O presidente Luiz Inácio Lula da Silva destacou na segunda-feira, 10 de novembro, a importância de uma transição justa para economias de baixo carbono, a fim de evitar um colapso climático planetário. Ele fez essa declaração na abertura da 30ª Conferência das Partes (COP30) da Convenção-Quadro das Nações Unidas sobre Mudança do Clima, realizada em Belém. O evento, que se estende até o dia 21, tem como objetivo promover discussões sobre as mudanças climáticas em nível global.
Durante o discurso, Lula ressaltou que a emergência climática é uma crise de desigualdade que exacerba problemas sociais já existentes. O presidente enfatizou que a eliminação dessas assimetrias entre o Norte e o Sul Global é crucial para garantir um futuro sustentável. Essa transição deve considerar ações que evitem retrocessos em avanços sociais, principalmente para grupos mais vulneráveis.
No contexto das negociações na COP30, Lula citou o pensador indígena Davi Kopenawa para destacar a necessidade de clareza nas ações climáticas. A COP30, realizada pela primeira vez na Amazônia, busca reposicionar as mudanças climáticas como uma prioridade internacional.
"O xamã yanomami Davi Kopenawa diz que o pensamento nas cidades é obscurecido pelo barulho das máquinas. Que a serenidade da floresta traga clareza para as decisões necessárias", destacou Lula.
A COP30 é vista como uma oportunidade para revitalizar o comprometimento internacional com o combate ao aquecimento global, que segundo Lula, pode levar milhões à fome e pobreza, impactando desproporcionalmente mulheres, afrodescendentes, migrantes e outros grupos vulneráveis.
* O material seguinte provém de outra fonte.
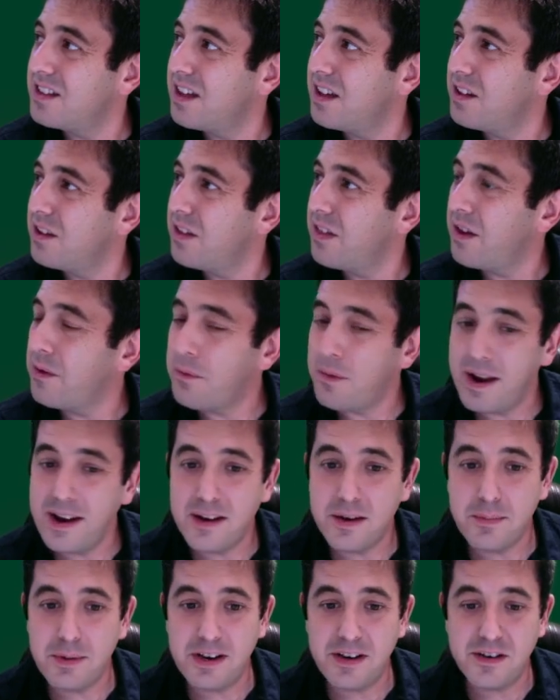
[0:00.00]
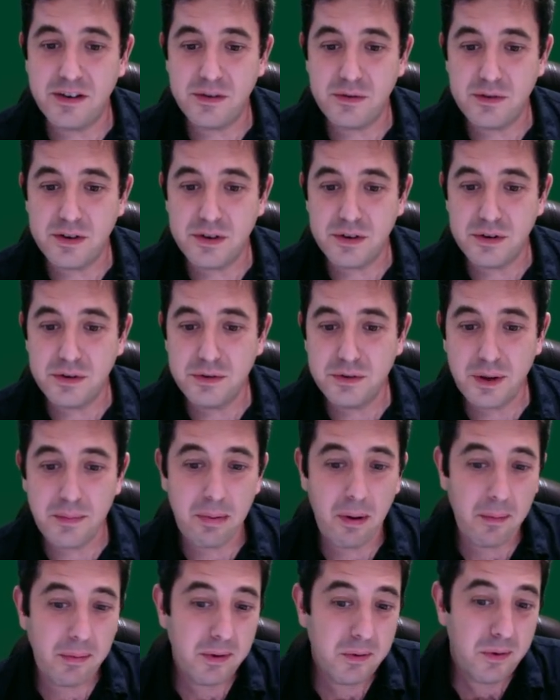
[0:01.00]
they rate to be 2-2? They
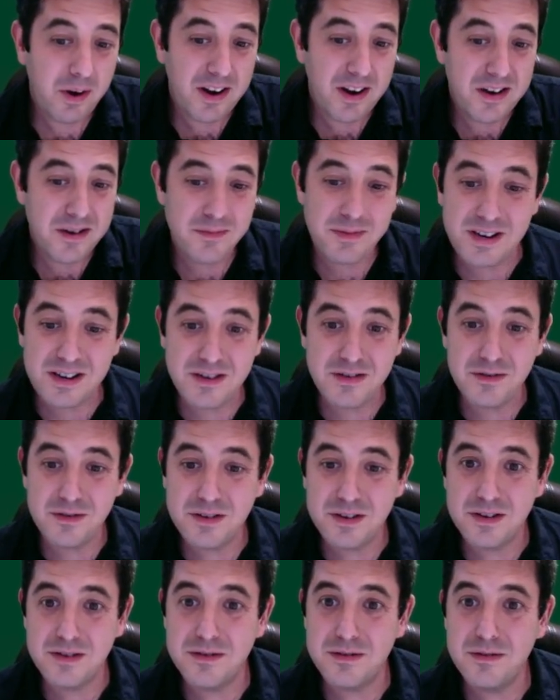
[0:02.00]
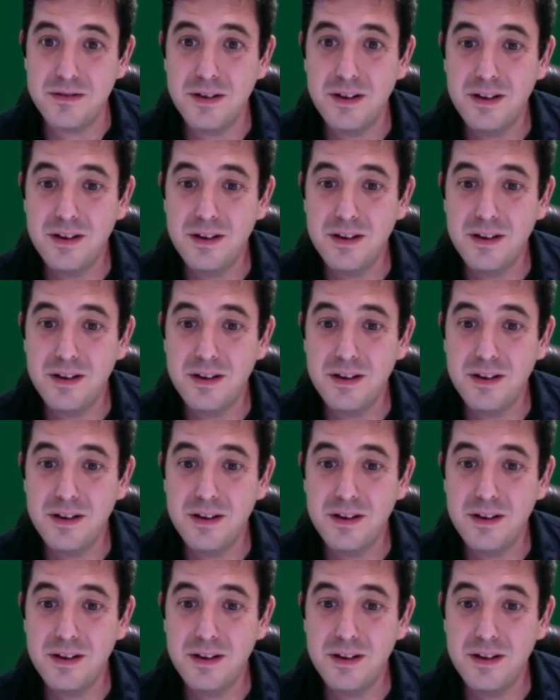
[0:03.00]
probably rate to be 2-2.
Lula criticou aqueles que negam a ciência e propagam desinformação, classificando a COP30 como a "COP da verdade". Ele destacou a importância de enfrentar esses negacionistas para evitar o aquecimento global catastrófico previsto para o final do século.
"Sem o Acordo de Paris, estaríamos fadados a um aquecimento de quase cinco graus. Precisamos manter o rumo, apesar da velocidade inadequada", afirmou Lula.
O presidente também ressaltou a necessidade de um Conselho do Clima global para assegurar que promessas se transformem em ações concretas, sugerindo sua vinculação à Assembleia Geral da ONU.
Lula pediu aos líderes que acelerem suas ações para conter a elevação das temperaturas globais. Ele defendeu um roteiro para superar a dependência de combustíveis fósseis, que são os principais responsáveis pelo aquecimento global. O presidente citou desastres recentes como evidências da emergência climática.
"A tragédia climática já é presente. As secas e enchentes devastam regiões, causando dor principalmente entre os mais vulneráveis", alertou Lula.
Antes de iniciar seu discurso oficial, Lula agradeceu a hospitalidade do povo paraense, destacando a rica cultura local. Ele sugeriu que os participantes aproveitassem a culinária típica e afirmou que é mais econômico investir em medidas climáticas do que em guerras.
"Trazer a COP à Amazônia foi um esforço grande, mas necessário. O bioma mais diverso do mundo encara desafios sociais gigantescos", concluiu Lula.